| Exercise directions |
All that is wanted is the line with "(0.00 s to 0.60 s)" and each line after it to the end of the data below, set down exactly and without pictures.

---- Records for this exercise

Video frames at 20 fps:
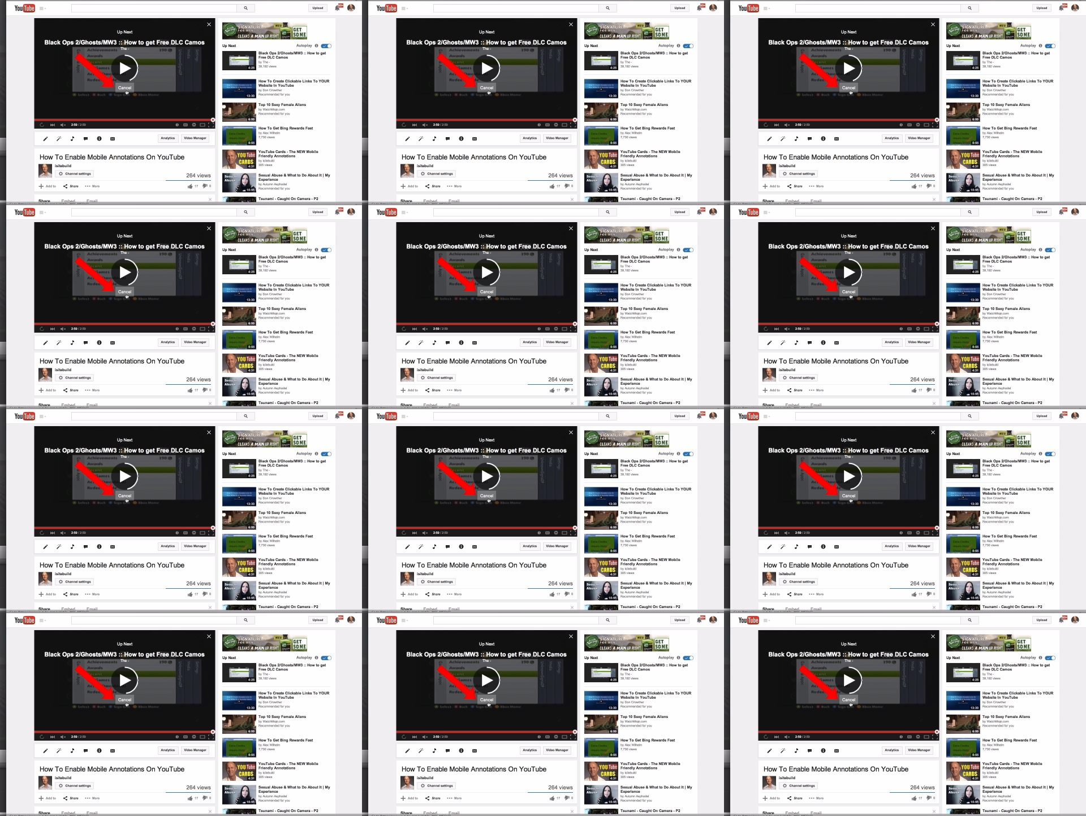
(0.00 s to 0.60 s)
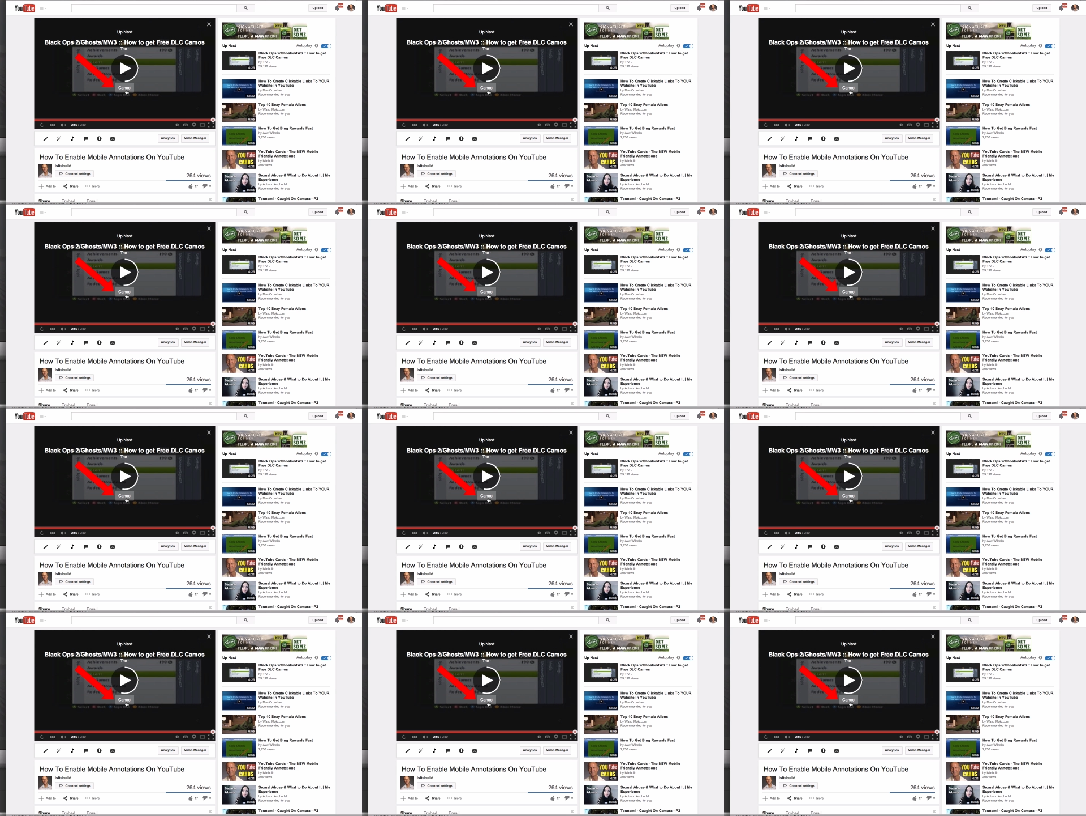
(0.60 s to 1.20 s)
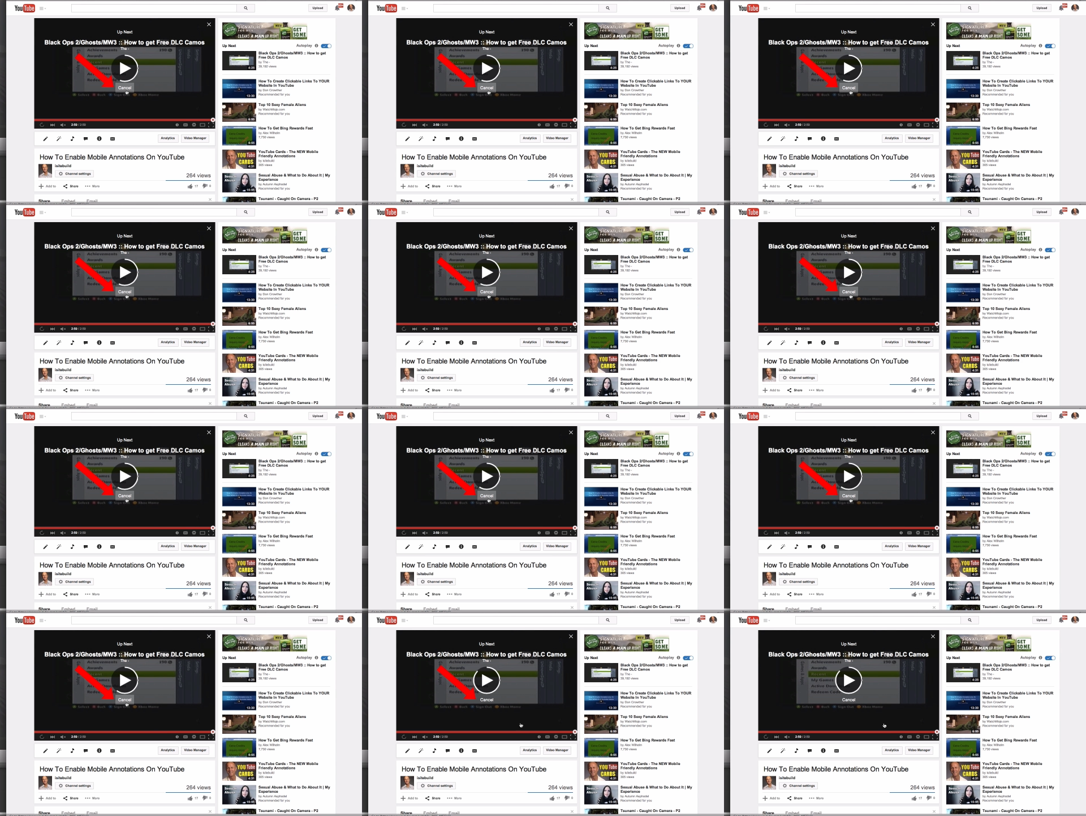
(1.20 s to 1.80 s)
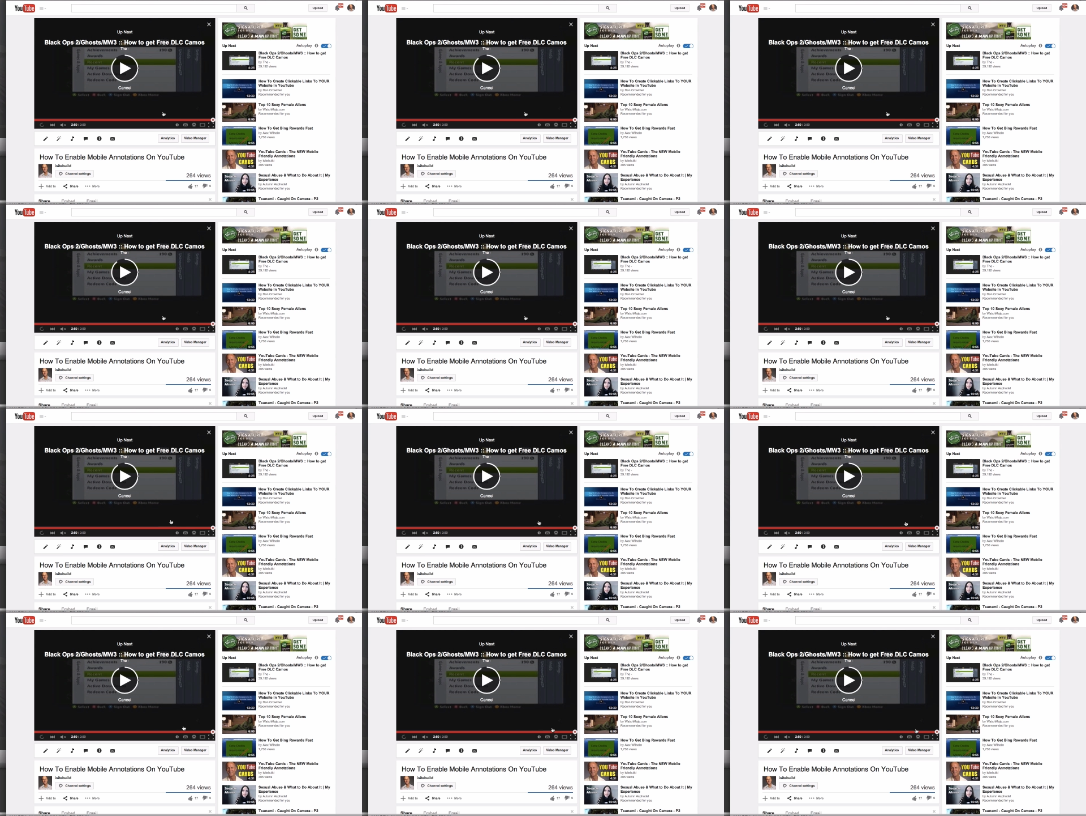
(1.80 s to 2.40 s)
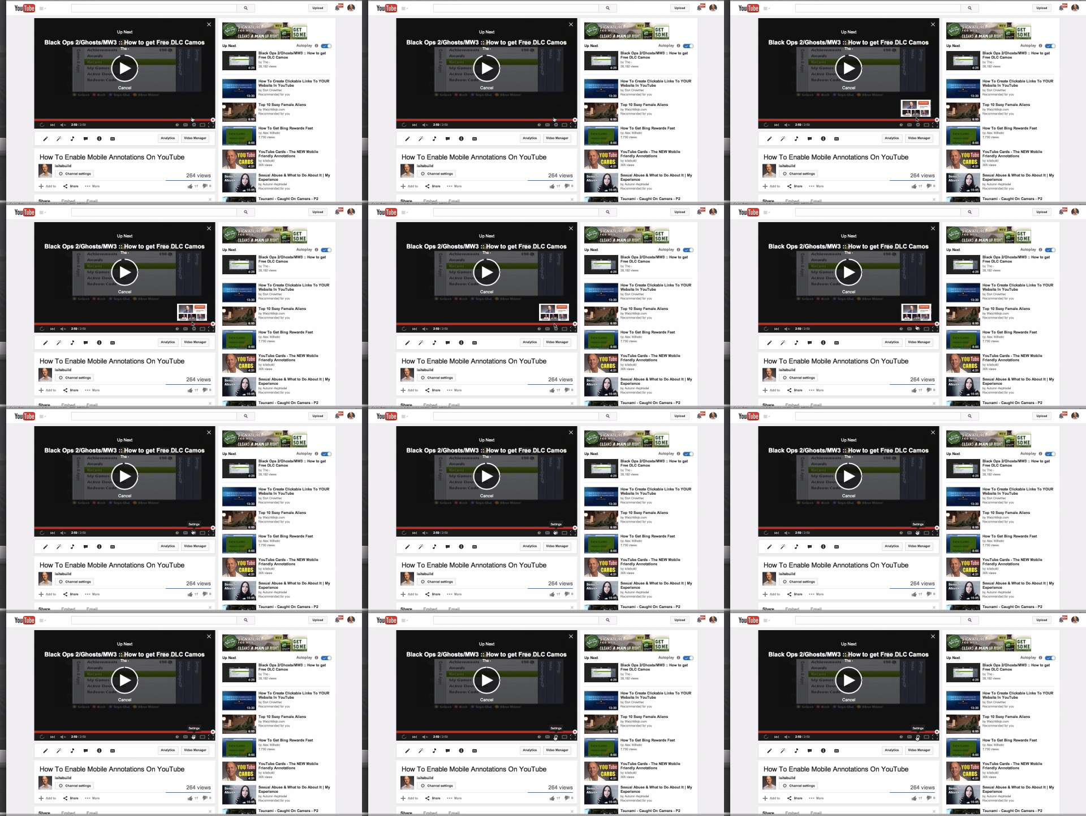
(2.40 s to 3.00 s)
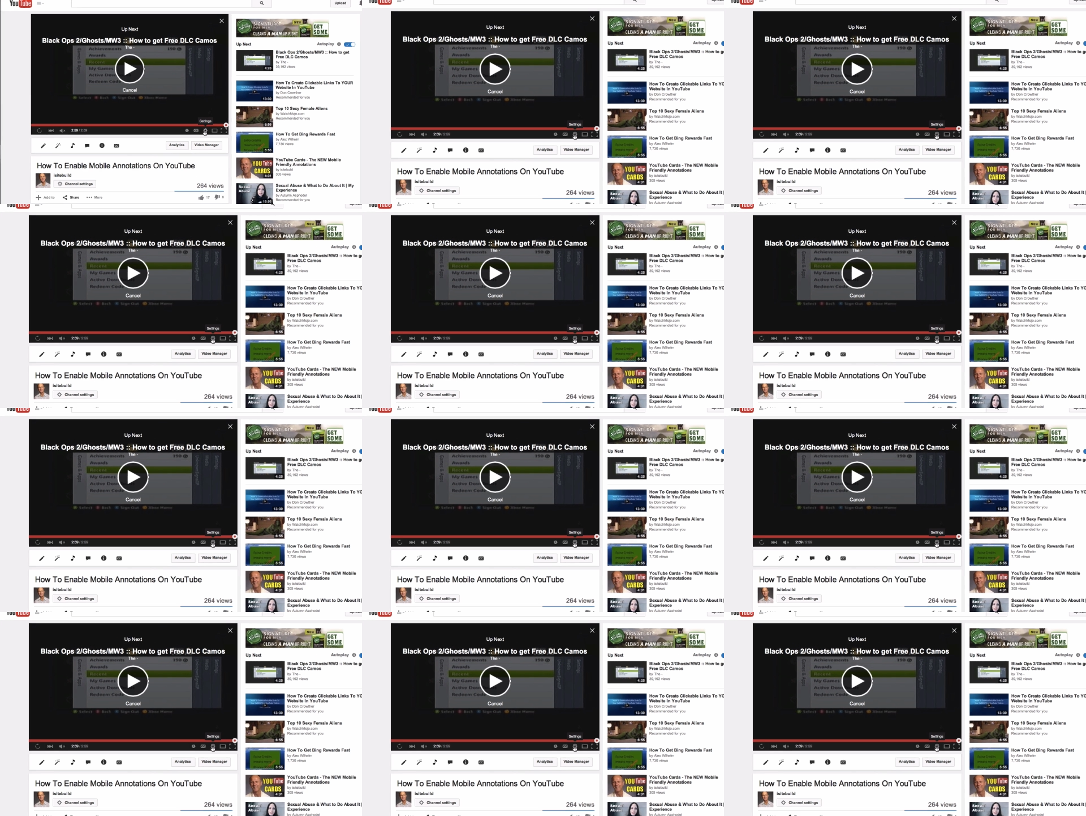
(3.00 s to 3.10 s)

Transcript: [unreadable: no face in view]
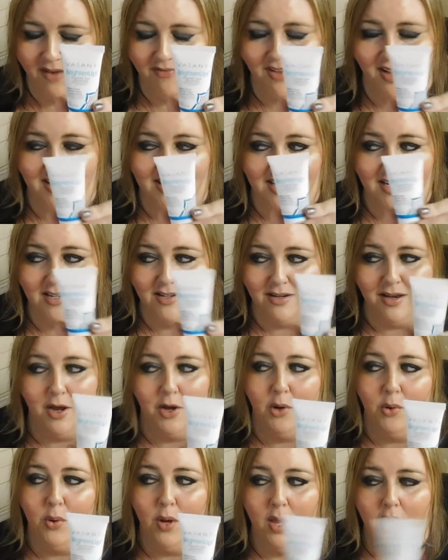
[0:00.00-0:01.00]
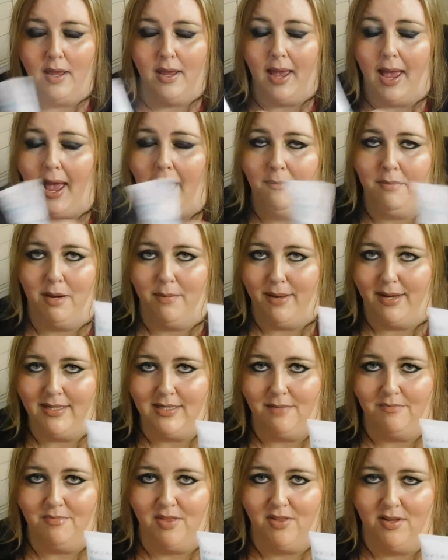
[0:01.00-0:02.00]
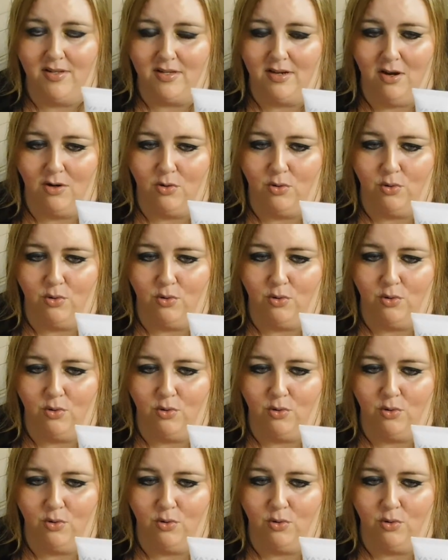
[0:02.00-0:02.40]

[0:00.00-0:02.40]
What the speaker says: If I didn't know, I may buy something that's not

--------

| Response |
(0.00 s to 0.60 s)
(0.60 s to 1.20 s)
(1.20 s to 1.80 s)
(1.80 s to 2.40 s)
(2.40 s to 3.00 s)
(3.00 s to 3.10 s)

Transcript: [unreadable: no face in view]
[0:00.00-0:01.00]
[0:01.00-0:02.00]
[0:02.00-0:02.40]

[0:00.00-0:02.40]
What the speaker says: If I didn't know, I may buy something that's not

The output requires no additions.